>>>>>

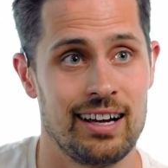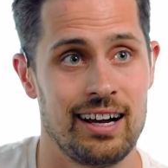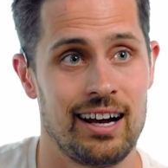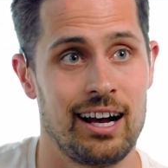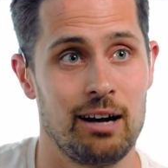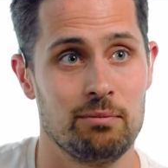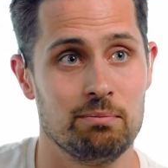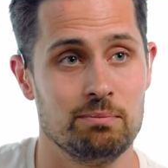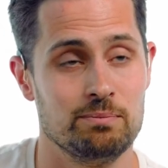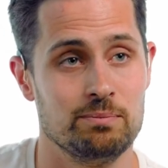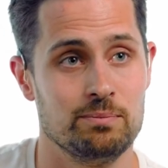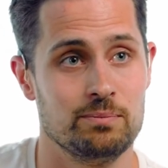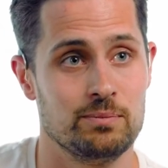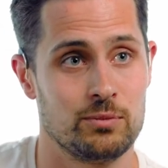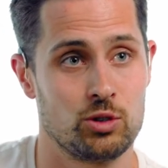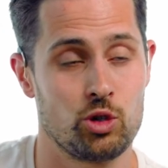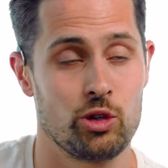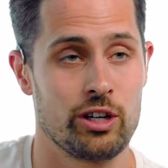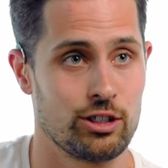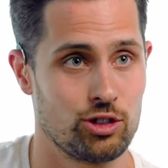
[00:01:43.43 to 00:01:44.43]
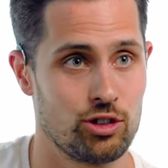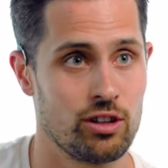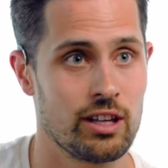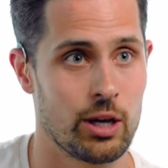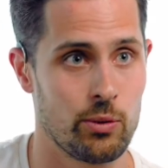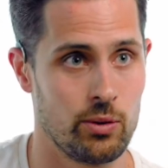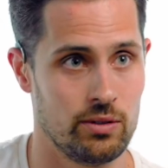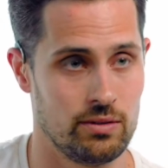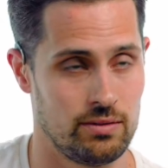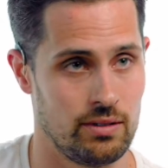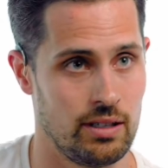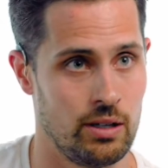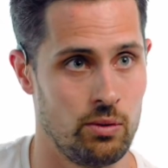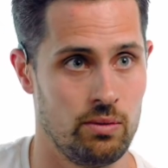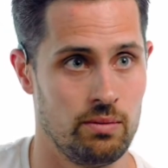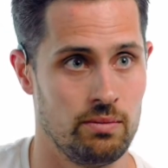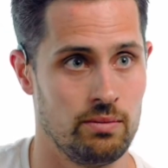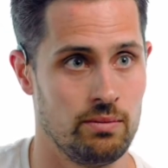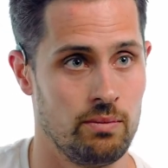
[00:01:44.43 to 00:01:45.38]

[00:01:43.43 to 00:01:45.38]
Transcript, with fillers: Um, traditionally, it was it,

<<<<<

Action item: Could you write out, exactly, each line of the data above from the one containing "[00:01:44.43 to 00:01:45.38]" through the last, including both?

Response to the task:
[00:01:44.43 to 00:01:45.38]

[00:01:43.43 to 00:01:45.38]
Transcript, with fillers: Um, traditionally, it was it,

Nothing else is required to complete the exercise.